Es gibt Manager, die strahlen dabei. Wirklich. Ihre Augen leuchten, wenn sie verkünden:
„Wir haben das Homeoffice abgeschafft.“
Manche schreiben es sogar stolz auf LinkedIn – zwischen Inspirationszitaten von Steve Jobs und Selfies aus dem Konfi mit Flipchart. Als hätte man gerade das Rad neu erfunden. Oder wenigstens das Büro.
Aber was steckt wirklich hinter diesem, nennen wir es ruhig beim Namen, Triumph der Präsenzkultur?
🛑 Kontrolle ist keine Führung
Für viele Führungskräfte bedeutet Homeoffice vor allem eines: Verlust von Kontrolle.
Man sieht die Leute nicht. Man hört sie nicht. Man weiß nicht, ob sie gerade arbeiten oder Wäsche aufhängen. Diese Unsicherheit kratzt am Selbstbild derer, die Führung mit Sichtbarkeit verwechseln. Für sie ist eine leere Etage kein Zeichen von effizientem Arbeiten sondern von Disziplinlosigkeit.
Wieder alle im Büro?
Wieder Kontrolle?
Wieder Chef.
🕰️ Vertrauen ist gut, Sichtkontakt ist besser
Homeoffice verlangt moderne Führung: klare Ziele, Eigenverantwortung, asynchrone Kommunikation. Doch wer in den letzten 20 Jahren gelernt hat, dass Anwesenheit = Leistung bedeutet, tut sich schwer mit diesem Paradigmenwechsel.
Statt zu fragen, was erreicht wird, zählt plötzlich wann jemand online war.
Oder besser noch: wann er die Bürotür durchschritten hat.

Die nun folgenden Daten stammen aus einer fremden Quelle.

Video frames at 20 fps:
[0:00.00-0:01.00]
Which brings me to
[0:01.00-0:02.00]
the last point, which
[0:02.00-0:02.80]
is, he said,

🌍 Globale Teams, lokale Kontrollillusion
Ein besonders absurdes Detail zeigt sich in großen Unternehmen:
Die Teams sind weltweit verteilt. Kollegen sitzen in Wien, Warschau, Mumbai, Atlanta oder Linz – und selbst im selben Gebäude wird oft über Microsoft Teams gesprochen, weil die Meetingräume zu klein oder zu weit weg sind.
Mit anderen Worten:
Selbst wenn alle im Büro sind, sitzen sie trotzdem alle vor dem Bildschirm und reden durch die Kamera.
Die Realität ist längst remote.
Nur die Führung versucht noch, sie in Präsenz zu pressen – als könne man durch Bürostühle Nähe erzeugen, die in der Struktur nie vorgesehen war.

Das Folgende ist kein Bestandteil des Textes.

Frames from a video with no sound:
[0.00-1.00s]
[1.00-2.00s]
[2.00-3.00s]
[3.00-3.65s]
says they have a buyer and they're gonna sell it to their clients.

Wer also denkt, durch Anwesenheit „Teamkultur“ zu fördern, während 70 % des Teams über Länder und Zeitzonen verstreut ist, betreibt keine Führung sondern Nostalgiepflege.

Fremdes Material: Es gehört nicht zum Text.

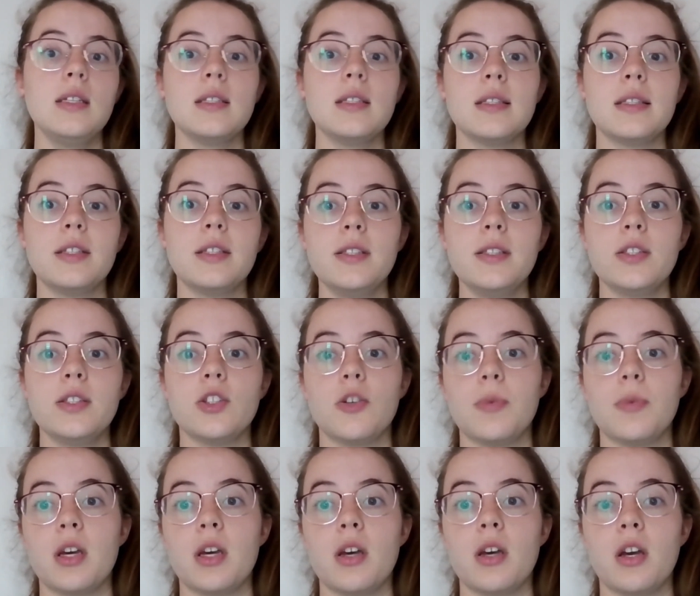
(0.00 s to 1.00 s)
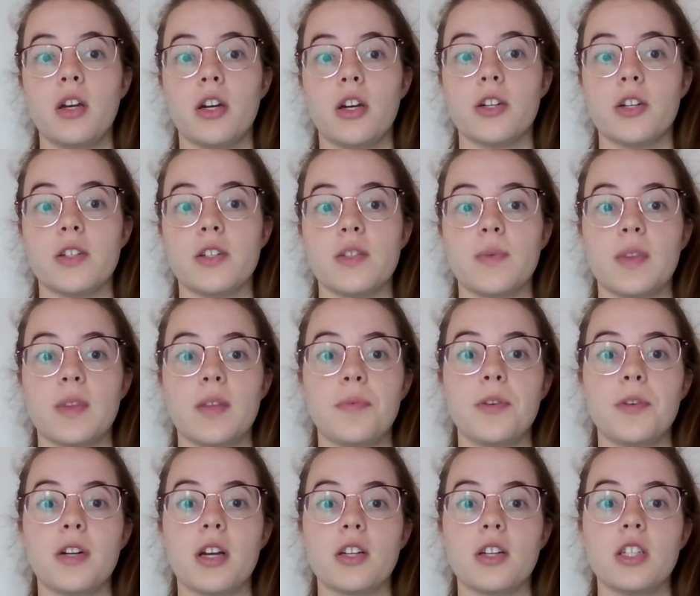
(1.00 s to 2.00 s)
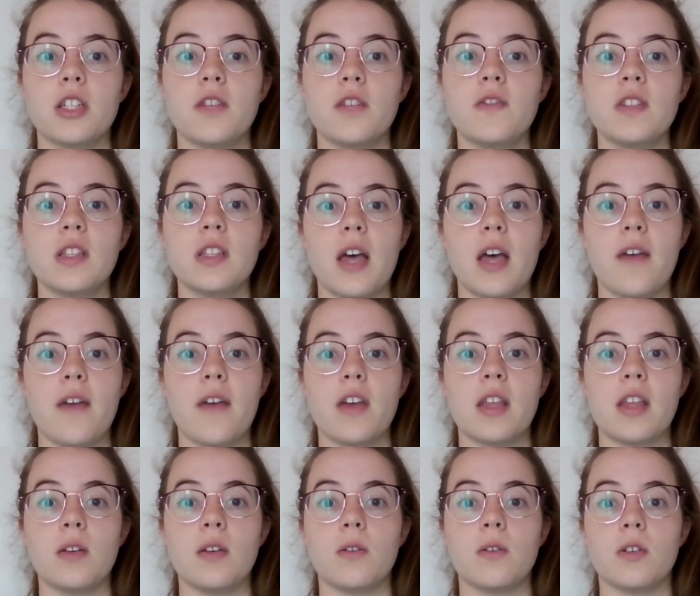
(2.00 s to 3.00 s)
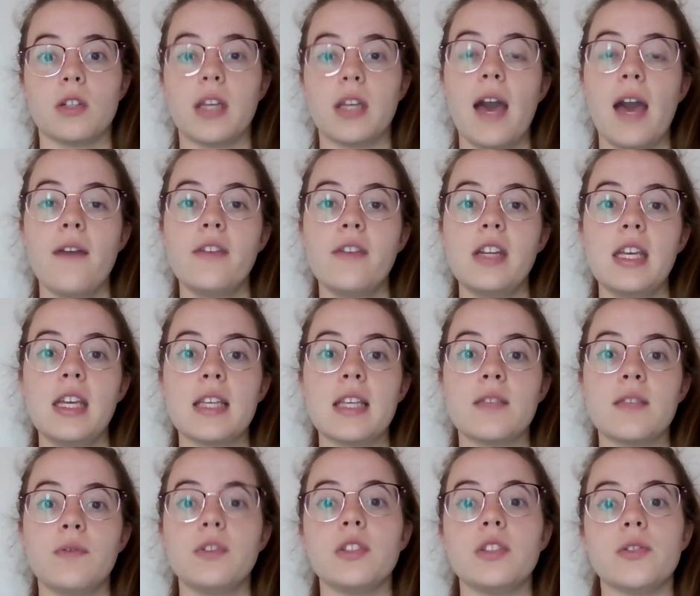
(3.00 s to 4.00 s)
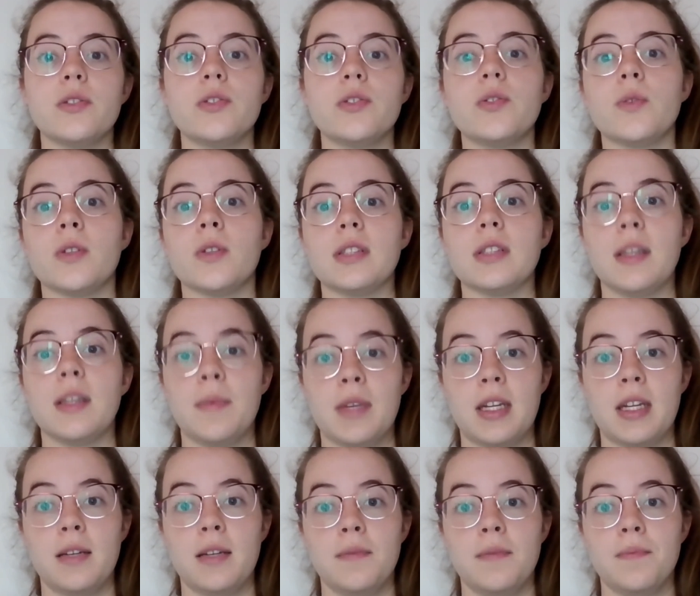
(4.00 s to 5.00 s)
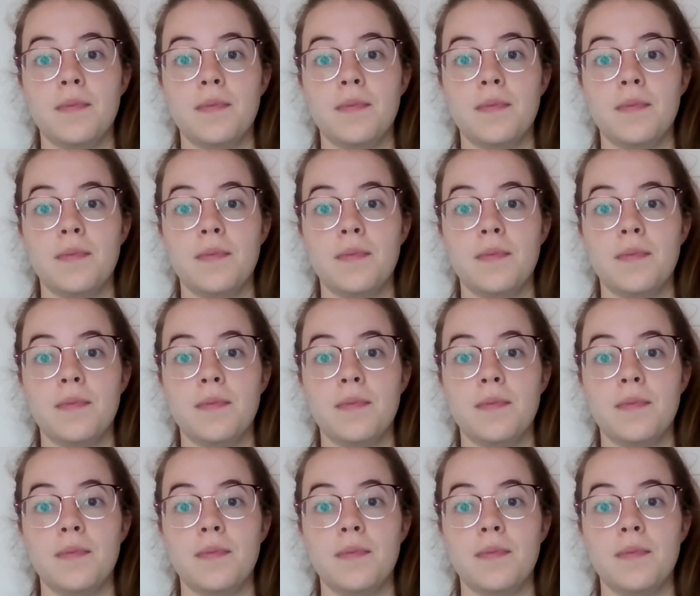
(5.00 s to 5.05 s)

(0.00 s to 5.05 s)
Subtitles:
Xerostomia occurs when the production of saliva in the oral cavity is reduced or limited.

🧠 Innovation? Lieber erstmal zurück zum Status quo
Was bei der Rückkehr ins Büro gerne vergessen wird: Die Welt hat sich verändert. Viele Mitarbeiter haben in den letzten Jahren gezeigt, dass sie im Homeoffice fokussierter, produktiver und schlicht zufriedener arbeiten können.
Doch statt diese Erkenntnisse zu nutzen, zieht man sich lieber zurück in eine Wohlfühlzone der Vergangenheit. Die alte Ordnung gibt Sicherheit. Wenn alle wieder am Platz sitzen, sieht das nach Arbeit aus… selbst wenn sie nicht passiert.
Es ist ein bisschen wie ein Museum für alte Führungsstile.
Man geht durch die Gänge, nickt sich zu und fühlt sich wichtig.
Wie damals 1997.
💼 Was wirklich verloren geht
Natürlich hat Homeoffice Herausforderungen. Es braucht neue Formen der Zusammenarbeit, bessere Tools, mehr Kommunikation. Aber es bietet auch riesige Chancen für Produktivität, Vereinbarkeit, Zufriedenheit und nicht zuletzt für Vertrauen.
Wer das alles über Bord wirft, nur weil das Büro leer war, hat Führung nie verstanden.
Man hat dann nicht das Homeoffice abgeschafft…
man hat moderne Arbeitskultur verhindert.
🧩 Fazit
Stolz auf die Abschaffung des Homeoffice zu sein, ist wie stolz darauf zu sein, wieder mit dem Fax zu arbeiten. Es zeugt von einem Führungsverständnis, das in einer Welt zurückgeblieben ist, die es so nicht mehr gibt.
Die Zukunft gehört denen, die lernen, Führung ohne Kontrolle zu leben.
Die nicht Raumzeit überwachen, sondern Vertrauen ermöglichen.
Und die verstehen, dass Menschen nicht produktiver sind, wenn man sie in ein Großraumbüro pfercht sondern wenn man ihnen Raum gibt.
Raum für Ergebnisse, nicht für Anwesenheit.